The antigen test is therefore time-limited, and its utilisation in blanket population screening should be re-considered given that the benefit vs. risk ratio is questionable.

The sensitivity and specificity of an antigen test compared to the gold standard RT-qPCR testing is not accurate unless RT-qPCR sensitivity limits are included in the algorithm.

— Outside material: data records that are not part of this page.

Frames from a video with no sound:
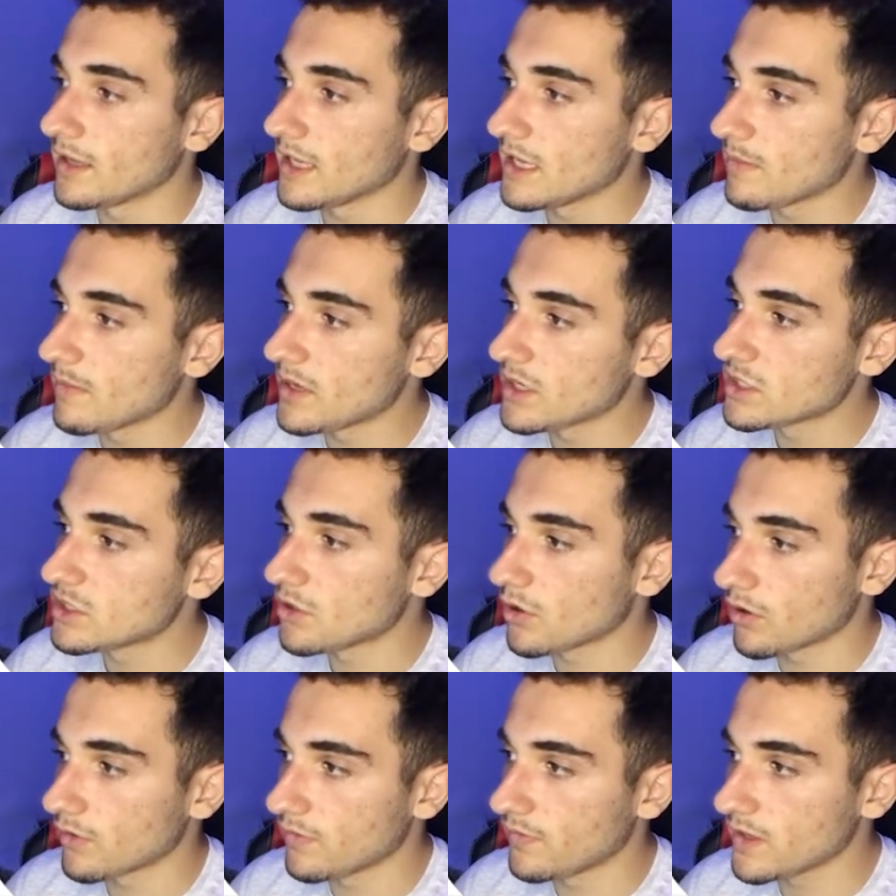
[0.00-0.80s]
image
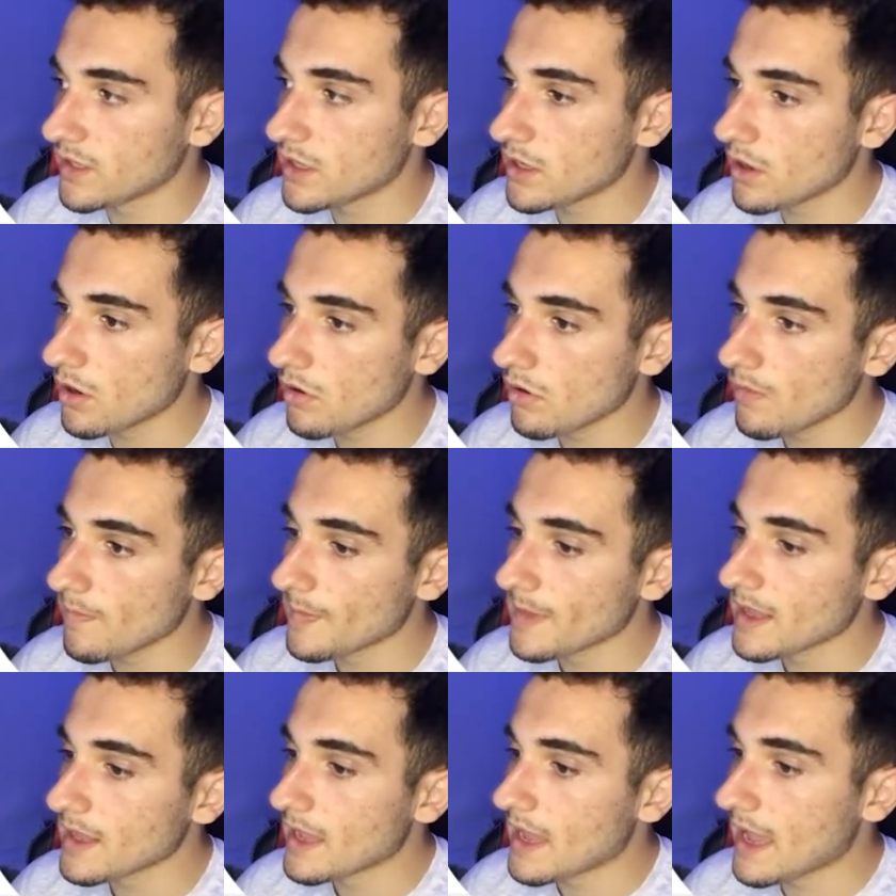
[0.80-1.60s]
or video
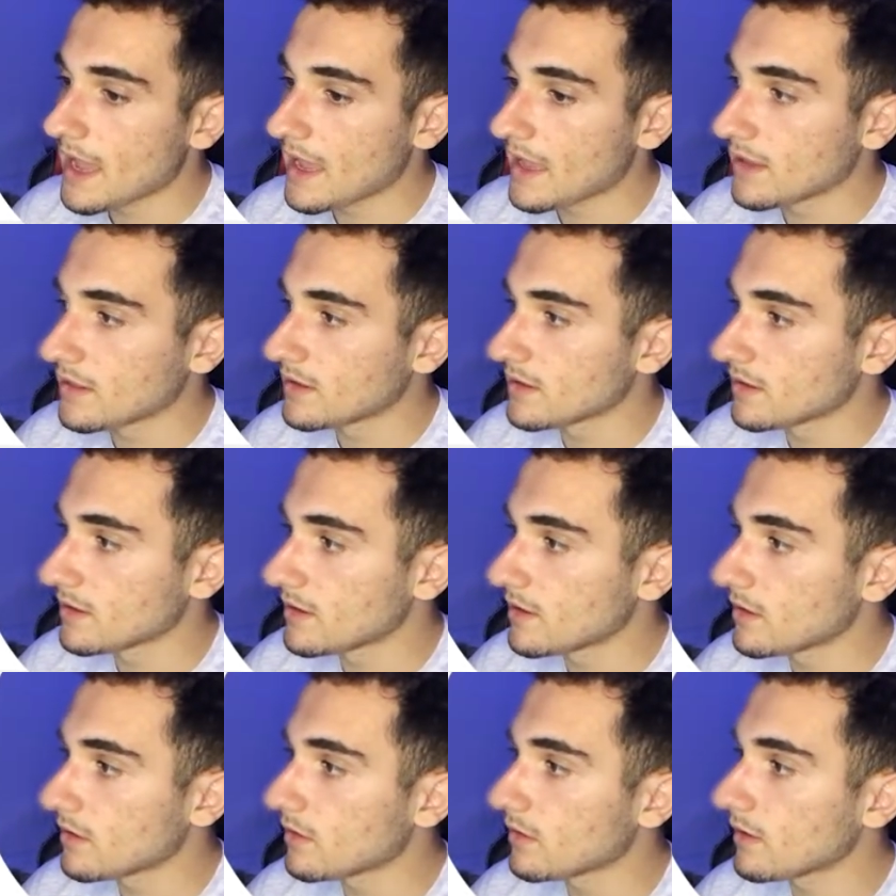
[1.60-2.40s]
and
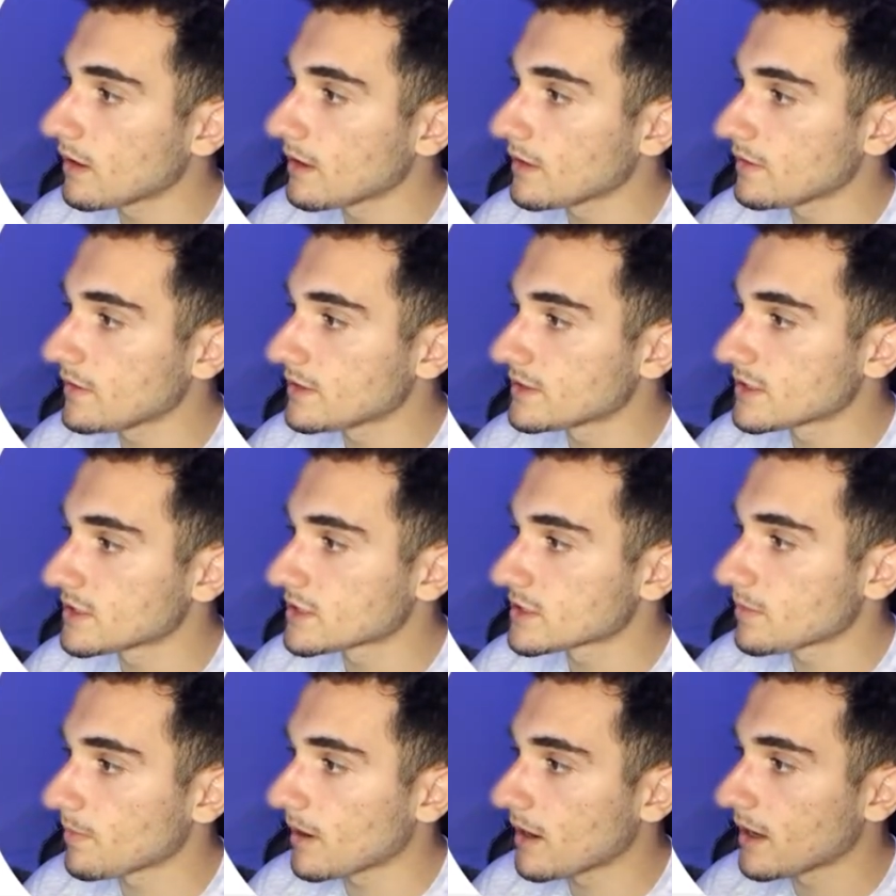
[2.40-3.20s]
here this
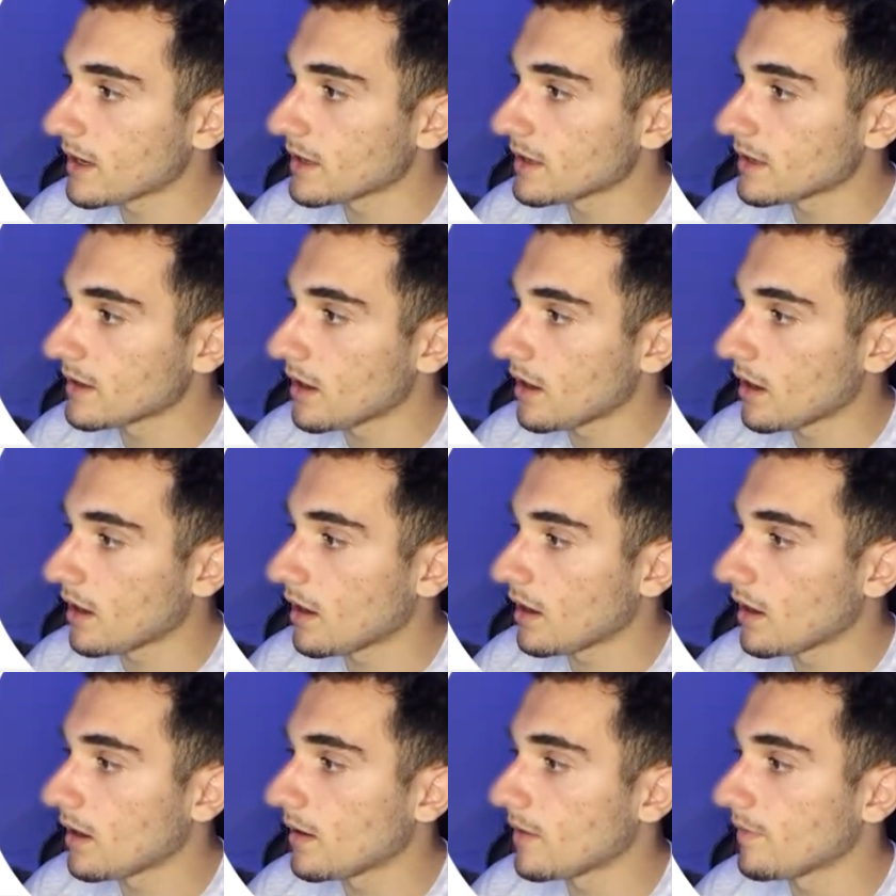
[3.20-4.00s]
is my
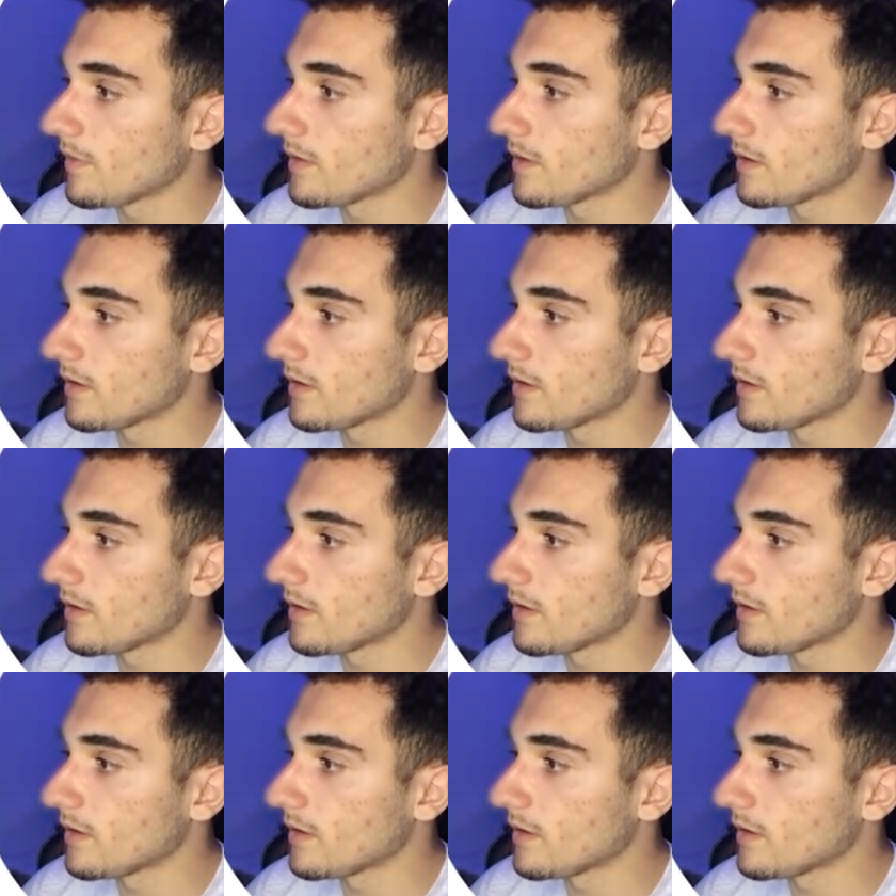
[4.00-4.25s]
uh,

Providing row Ct values is not sufficient. We proved that one sample can have variable Ct values if different assays are used. Moreover, the same Ct value of kits with different sensitivity represent a discrepant amount of virus copies (even in the thousands). Additionally, identical Ct detected by one kit can have different infectivity aspects depending on the disease phase.

The algorithm for RT-PCR testing should also calculate actual health status, and if an early phase is suspected, retesting should be considered in the cases when Ct was detected above the threshold resulting in a negative result.

Clear guidelines for pre-analytical, analytical and post-analytical steps, including chemistry quality, are needed to uniform the testing.

Normalisation of Ct values by standard dilution curve, counting virus copies could allow inter-kit comparison between laboratories and epidemiological monitoring.